Kognitive Beeinträchtigungen könnten bei rheumatoider Arthritis eine wichtige Komorbidität darstellen

Seoul – Forschende aus Südkorea haben in einer landesweiten, bevölkerungsbasierten Kohortenstudie nachgewiesen, dass bei Menschen mit rheumatoider Arthritis (RA) im Vergleich zu nach Alter, Geschlecht und Indexjahr gepaarten Kontrollpersonen eine signifikant höhere Inzidenz und ein signifikant höheres Risiko für kognitive Beeinträchtigungen besteht (RMD Open 2026; DOI: 10.1136/rmdopen-2025-006685).
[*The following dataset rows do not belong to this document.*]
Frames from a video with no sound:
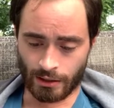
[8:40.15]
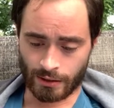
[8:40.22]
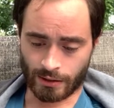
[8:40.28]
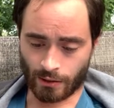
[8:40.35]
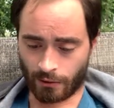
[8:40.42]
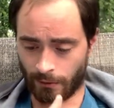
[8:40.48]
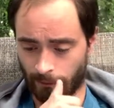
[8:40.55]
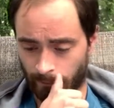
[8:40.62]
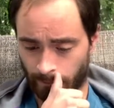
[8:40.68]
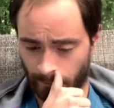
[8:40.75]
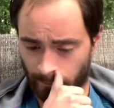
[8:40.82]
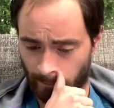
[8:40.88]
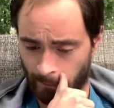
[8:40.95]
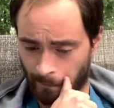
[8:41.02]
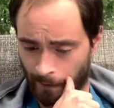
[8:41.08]
So
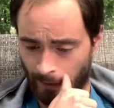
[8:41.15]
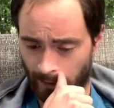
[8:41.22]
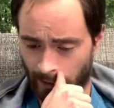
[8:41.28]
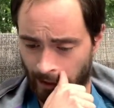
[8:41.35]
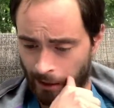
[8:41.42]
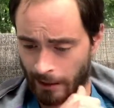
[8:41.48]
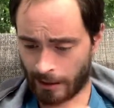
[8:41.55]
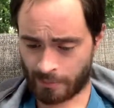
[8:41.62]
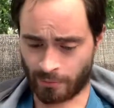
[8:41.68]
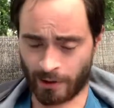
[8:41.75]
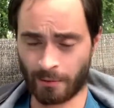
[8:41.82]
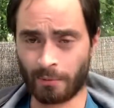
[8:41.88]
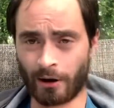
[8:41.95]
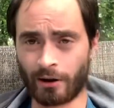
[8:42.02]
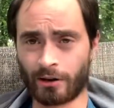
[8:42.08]
it's probably
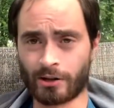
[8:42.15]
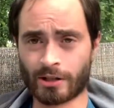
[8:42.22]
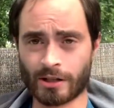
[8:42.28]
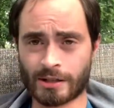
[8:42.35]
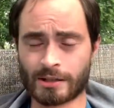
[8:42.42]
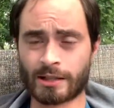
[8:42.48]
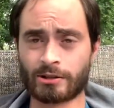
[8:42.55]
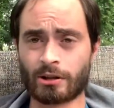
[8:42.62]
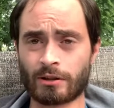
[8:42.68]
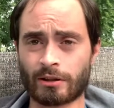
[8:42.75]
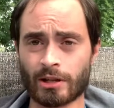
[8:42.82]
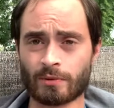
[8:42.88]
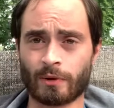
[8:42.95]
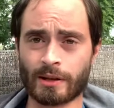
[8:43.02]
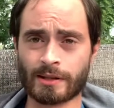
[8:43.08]
better to just treat
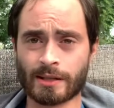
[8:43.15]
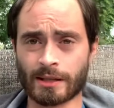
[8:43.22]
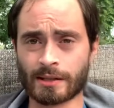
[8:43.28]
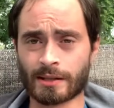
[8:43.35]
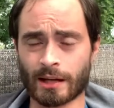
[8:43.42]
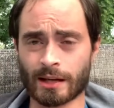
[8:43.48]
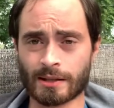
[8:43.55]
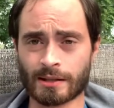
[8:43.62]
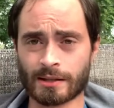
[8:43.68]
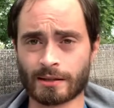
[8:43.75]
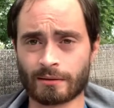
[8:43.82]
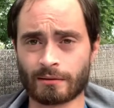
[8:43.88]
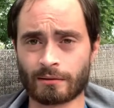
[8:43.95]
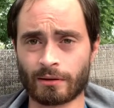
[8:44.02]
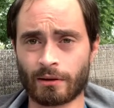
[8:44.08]
these ones as
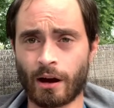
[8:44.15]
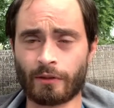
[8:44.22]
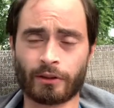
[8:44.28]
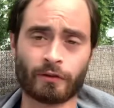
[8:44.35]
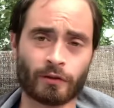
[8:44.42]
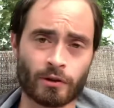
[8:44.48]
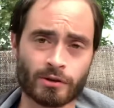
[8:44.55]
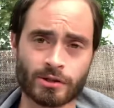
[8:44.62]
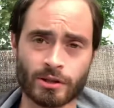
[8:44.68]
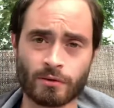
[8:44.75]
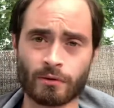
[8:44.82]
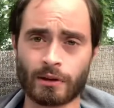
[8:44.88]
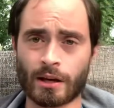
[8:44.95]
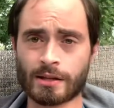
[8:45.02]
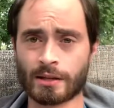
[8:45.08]
not the first two,
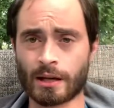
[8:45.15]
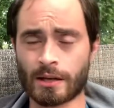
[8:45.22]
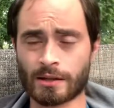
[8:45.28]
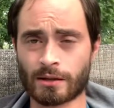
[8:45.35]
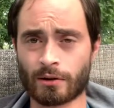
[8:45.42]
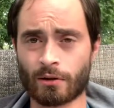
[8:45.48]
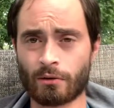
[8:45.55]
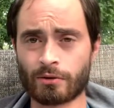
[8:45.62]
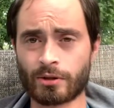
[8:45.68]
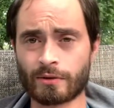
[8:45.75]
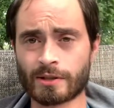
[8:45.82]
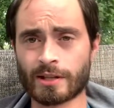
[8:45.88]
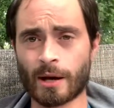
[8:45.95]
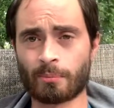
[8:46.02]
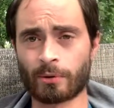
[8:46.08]
and as their own two
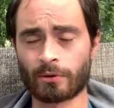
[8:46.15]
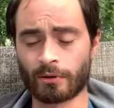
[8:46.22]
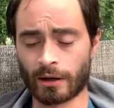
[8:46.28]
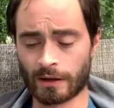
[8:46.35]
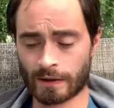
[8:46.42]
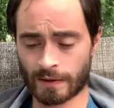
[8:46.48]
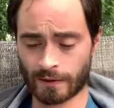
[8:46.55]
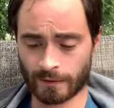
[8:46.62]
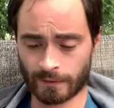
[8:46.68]
separate rakes.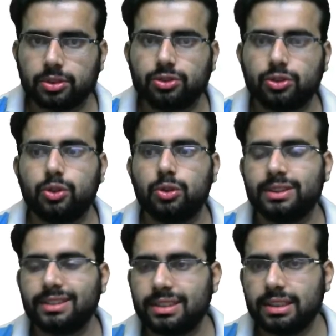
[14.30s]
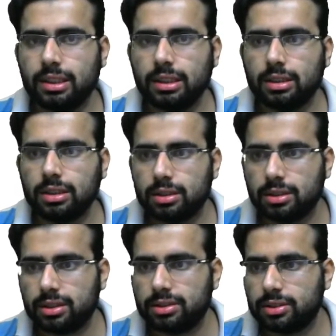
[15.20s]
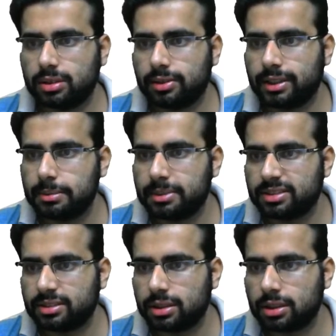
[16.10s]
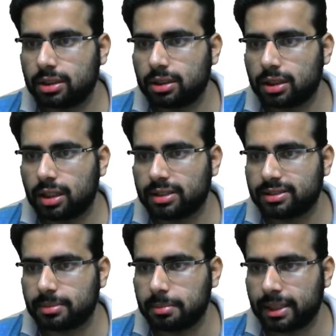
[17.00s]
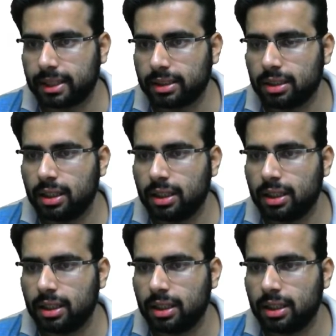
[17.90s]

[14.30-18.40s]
So you can see here, there is a very basic class main,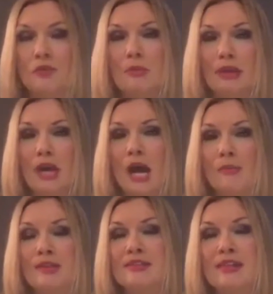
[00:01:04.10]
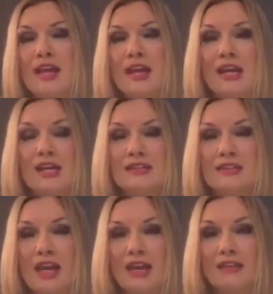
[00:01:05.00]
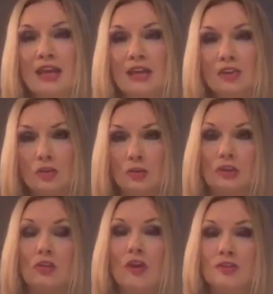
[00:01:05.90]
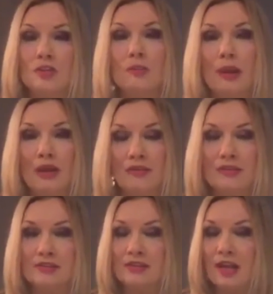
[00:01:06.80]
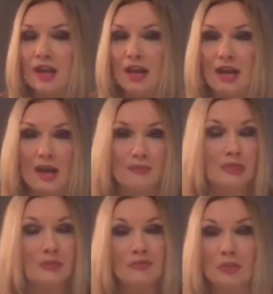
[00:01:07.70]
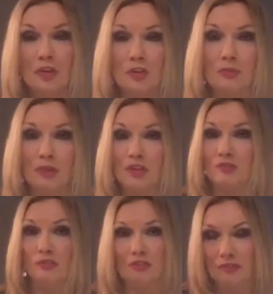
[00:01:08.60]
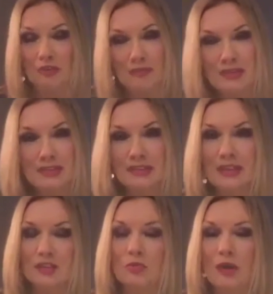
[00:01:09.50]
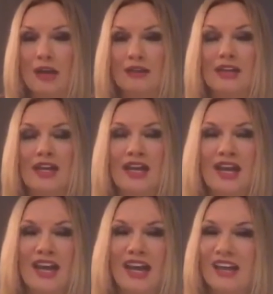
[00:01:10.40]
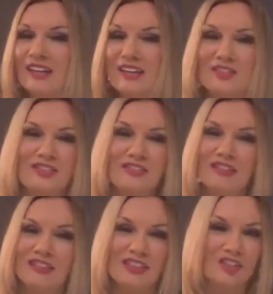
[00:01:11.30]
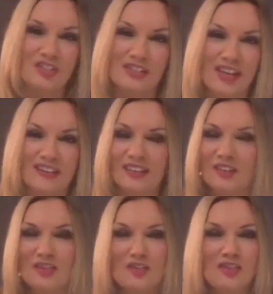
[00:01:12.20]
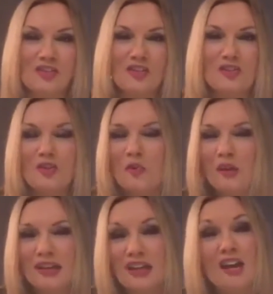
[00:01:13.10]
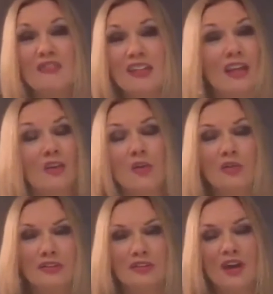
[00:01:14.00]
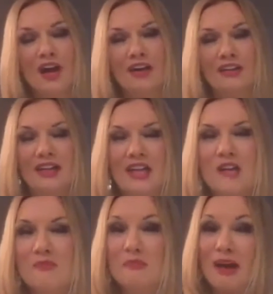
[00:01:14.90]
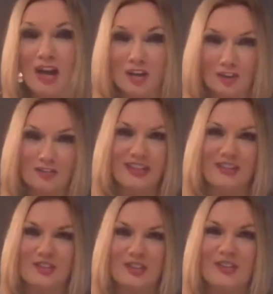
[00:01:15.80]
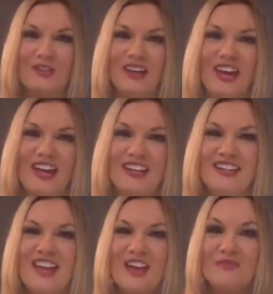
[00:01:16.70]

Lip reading: of you made comments saying that you had lost your parents. Some of you lost your parents very recently as well. And it's such a sad thing. There's no way to cover that hole in your heart. But my heart goes out to you, and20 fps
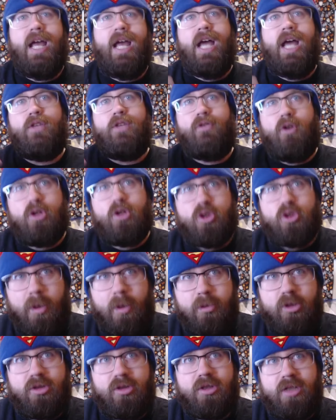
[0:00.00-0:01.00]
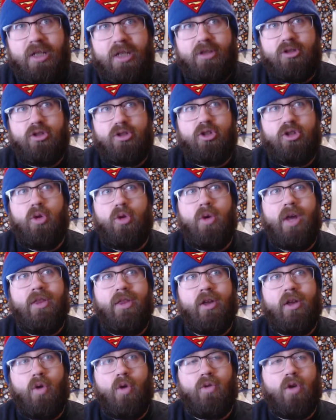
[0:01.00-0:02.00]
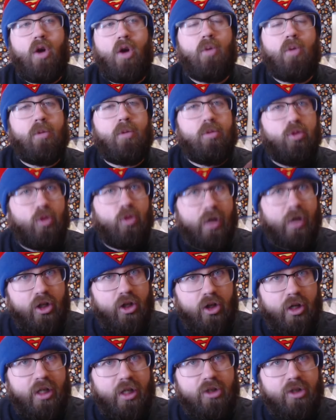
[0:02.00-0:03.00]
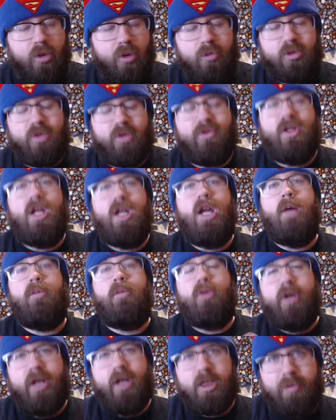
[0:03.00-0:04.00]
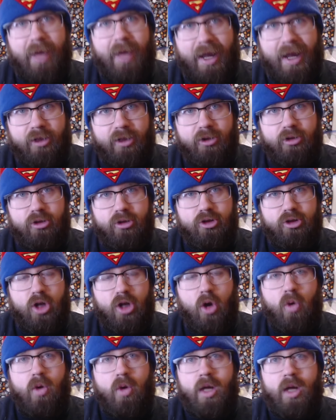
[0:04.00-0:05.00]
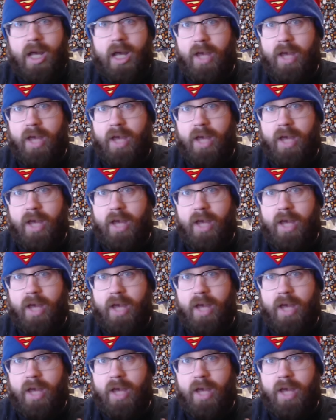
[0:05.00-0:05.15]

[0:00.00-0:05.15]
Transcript: And the first two episodes of season two, I think overall were pretty good in terms of bringing us back into the show.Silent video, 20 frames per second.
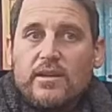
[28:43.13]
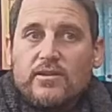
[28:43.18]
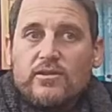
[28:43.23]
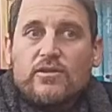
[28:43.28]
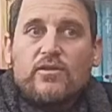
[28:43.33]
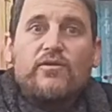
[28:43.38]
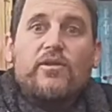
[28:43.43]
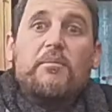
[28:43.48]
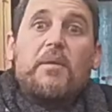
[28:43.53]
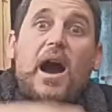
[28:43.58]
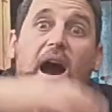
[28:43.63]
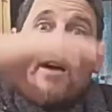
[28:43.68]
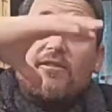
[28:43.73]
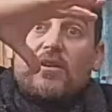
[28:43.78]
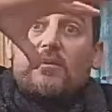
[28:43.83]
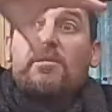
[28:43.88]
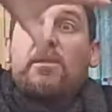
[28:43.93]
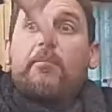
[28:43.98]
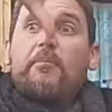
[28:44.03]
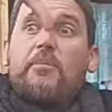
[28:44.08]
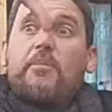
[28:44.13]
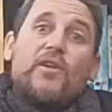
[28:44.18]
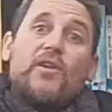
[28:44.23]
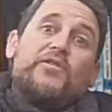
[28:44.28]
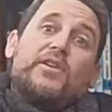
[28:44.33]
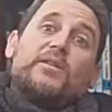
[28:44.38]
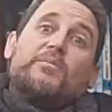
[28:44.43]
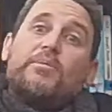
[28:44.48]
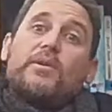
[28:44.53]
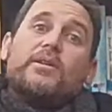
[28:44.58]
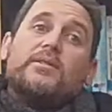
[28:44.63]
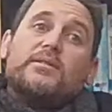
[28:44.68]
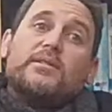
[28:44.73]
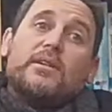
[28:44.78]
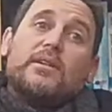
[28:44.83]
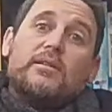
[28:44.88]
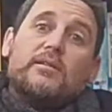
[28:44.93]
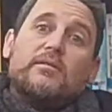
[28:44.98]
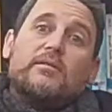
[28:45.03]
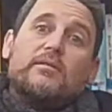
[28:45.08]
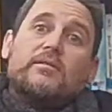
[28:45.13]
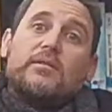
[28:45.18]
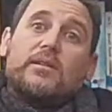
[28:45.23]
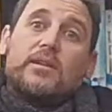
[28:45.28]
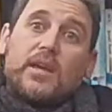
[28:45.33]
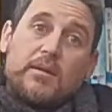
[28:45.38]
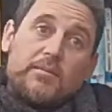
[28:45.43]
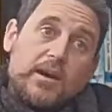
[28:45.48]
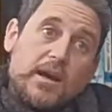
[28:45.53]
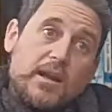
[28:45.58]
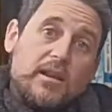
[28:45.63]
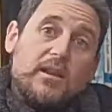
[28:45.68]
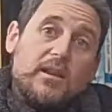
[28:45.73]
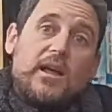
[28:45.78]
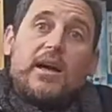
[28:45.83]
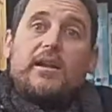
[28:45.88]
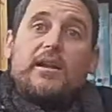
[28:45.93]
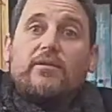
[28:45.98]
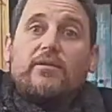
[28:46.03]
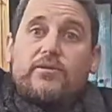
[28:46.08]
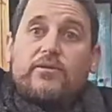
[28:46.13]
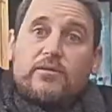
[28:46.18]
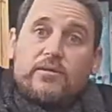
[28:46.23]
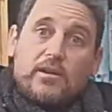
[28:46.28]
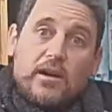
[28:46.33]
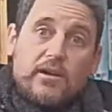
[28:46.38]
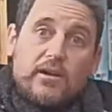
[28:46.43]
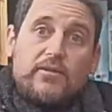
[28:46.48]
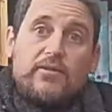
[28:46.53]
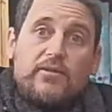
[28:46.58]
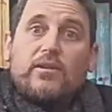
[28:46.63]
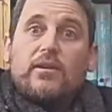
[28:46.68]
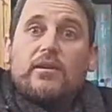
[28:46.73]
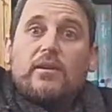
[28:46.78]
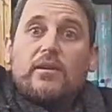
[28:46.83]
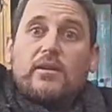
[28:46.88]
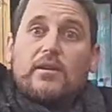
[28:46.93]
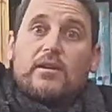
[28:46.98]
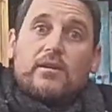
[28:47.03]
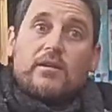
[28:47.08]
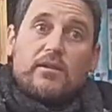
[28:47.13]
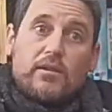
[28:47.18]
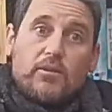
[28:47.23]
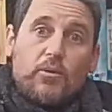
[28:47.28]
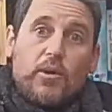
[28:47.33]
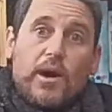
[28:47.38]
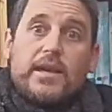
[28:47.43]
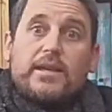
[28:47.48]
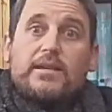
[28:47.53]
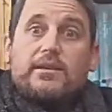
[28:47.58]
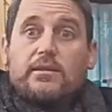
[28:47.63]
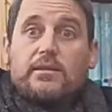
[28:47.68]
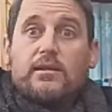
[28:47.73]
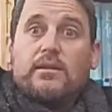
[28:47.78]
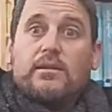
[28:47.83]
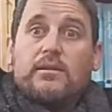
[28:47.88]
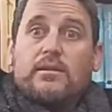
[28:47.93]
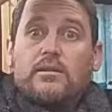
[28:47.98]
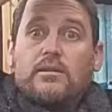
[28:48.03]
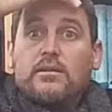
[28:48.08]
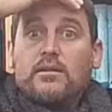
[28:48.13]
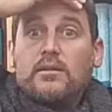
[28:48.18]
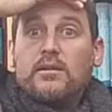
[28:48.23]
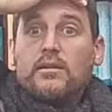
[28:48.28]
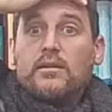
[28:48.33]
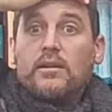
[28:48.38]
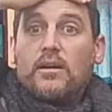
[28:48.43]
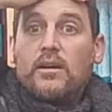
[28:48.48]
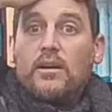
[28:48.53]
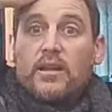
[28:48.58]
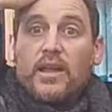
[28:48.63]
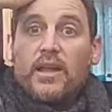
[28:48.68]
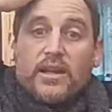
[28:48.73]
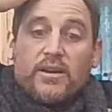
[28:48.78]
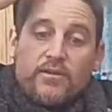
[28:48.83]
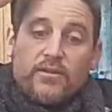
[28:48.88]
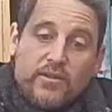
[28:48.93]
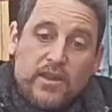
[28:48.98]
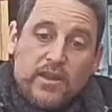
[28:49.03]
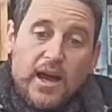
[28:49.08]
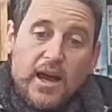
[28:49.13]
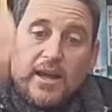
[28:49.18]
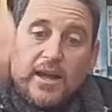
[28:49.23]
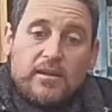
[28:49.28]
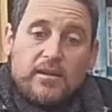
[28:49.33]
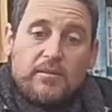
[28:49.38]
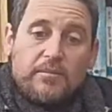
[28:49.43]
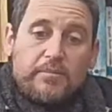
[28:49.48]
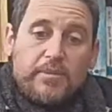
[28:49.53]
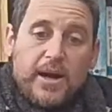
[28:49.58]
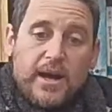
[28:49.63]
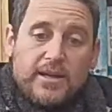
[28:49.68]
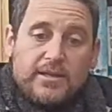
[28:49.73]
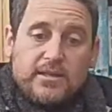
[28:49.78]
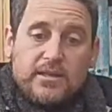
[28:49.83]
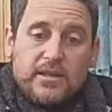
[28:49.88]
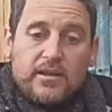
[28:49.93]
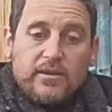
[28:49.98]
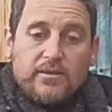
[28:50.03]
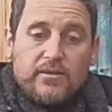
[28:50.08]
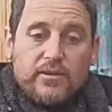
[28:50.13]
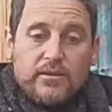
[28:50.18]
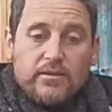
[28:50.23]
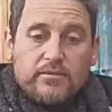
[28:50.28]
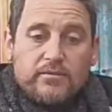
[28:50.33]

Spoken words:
So from Avram, the perfect person, came out a lot of waste, a lot of not positive.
Nachdem frühere Kohorten-, Querschnitts- und Fall-Kontroll-Studien zur Epidemiologie kognitiver Beeinträchtigungen bei RA widersprüchliche Ergebnisse geliefert hatten, analysierten die Forschenden um Oh Chan Kwon von der Abteilung für Rheumatologie des Yonsei University College of Medicine die Verläufe von Patientinnen und Patienten mit neu diagnostizierter RA (n = 26.437) aus den Jahren 2011 bis 2014 sowie eine 1:1 nach Alter, Geschlecht und Erkrankungsjahr angepasste Kontrollgruppe (mit ebenfalls 26.437 Teilnehmenden) aus einer landesweiten koreanischen Abrechnungsdatenbank.